──────── RECORDS FOR PROCESSING

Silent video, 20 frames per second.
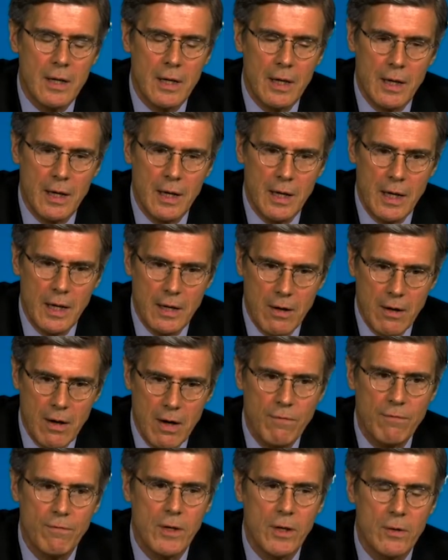Uh, in
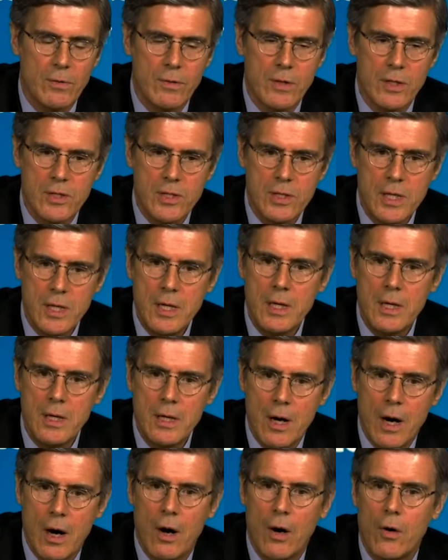our view, the
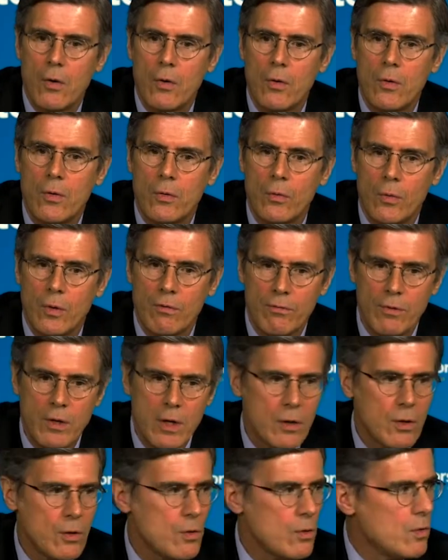CEO
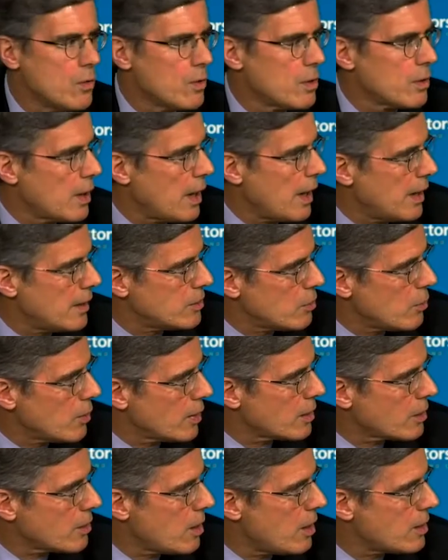review, uh,
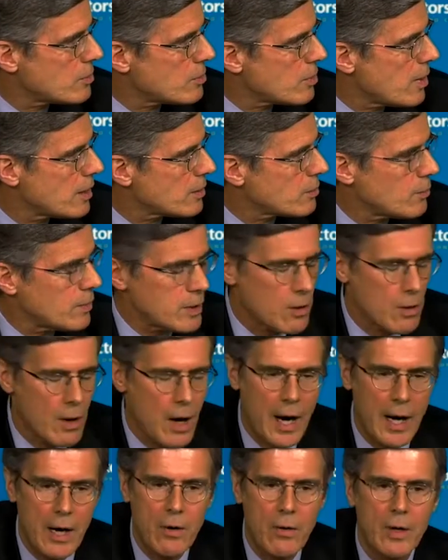doing a contract when you're
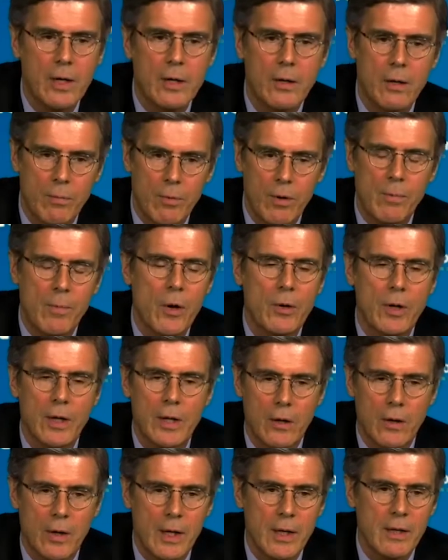hiring or
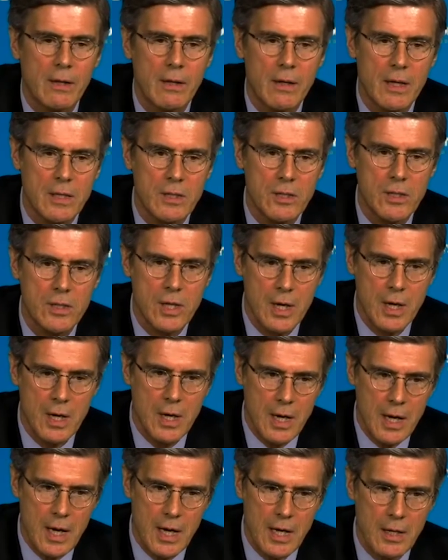promoting or any of these,
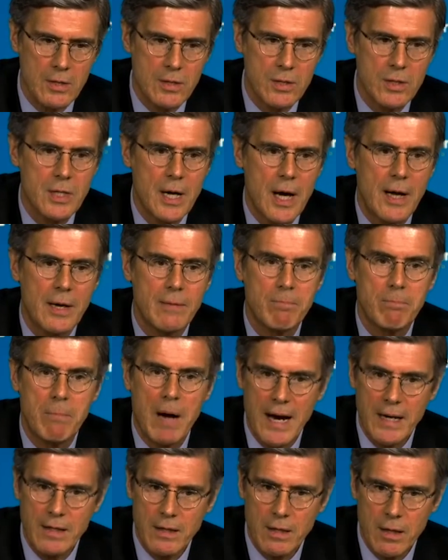is done
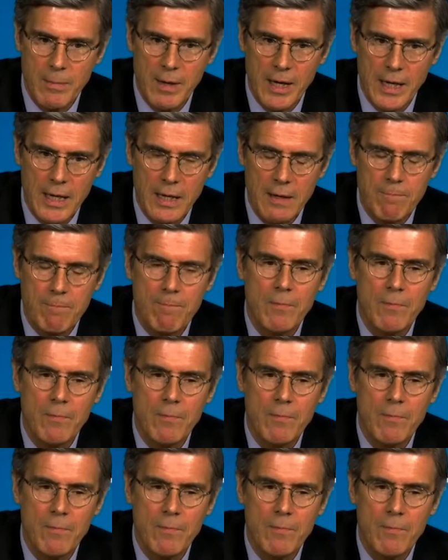by the committee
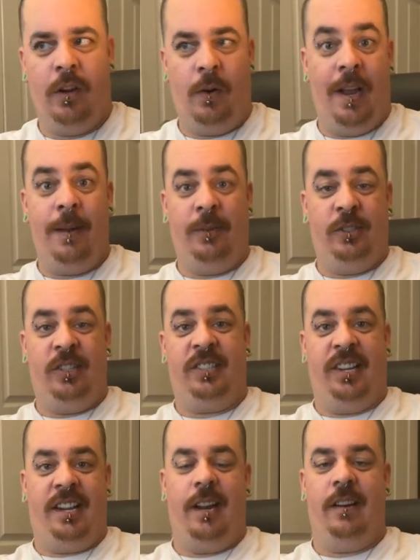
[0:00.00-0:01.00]
able
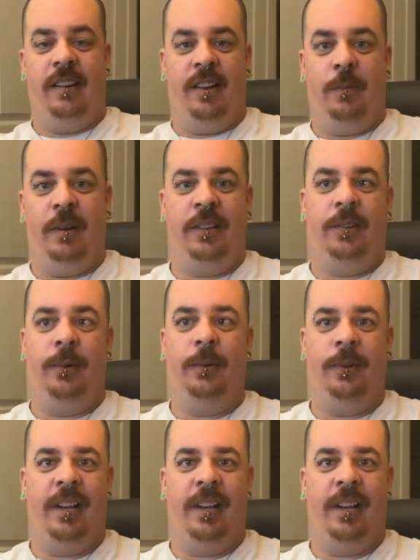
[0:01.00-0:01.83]
just to carry it with you,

────────────────

DIRECTIONS FOR THIS TASK: Write out every entry above exactly as it stands, minus the pictures.

EXERCISE OUTPUT:
Silent video, 20 frames per second.
Uh, in
our view, the
CEO
review, uh,
doing a contract when you're
hiring or
promoting or any of these,
is done
by the committee
[0:00.00-0:01.00]
able
[0:01.00-0:01.83]
just to carry it with you,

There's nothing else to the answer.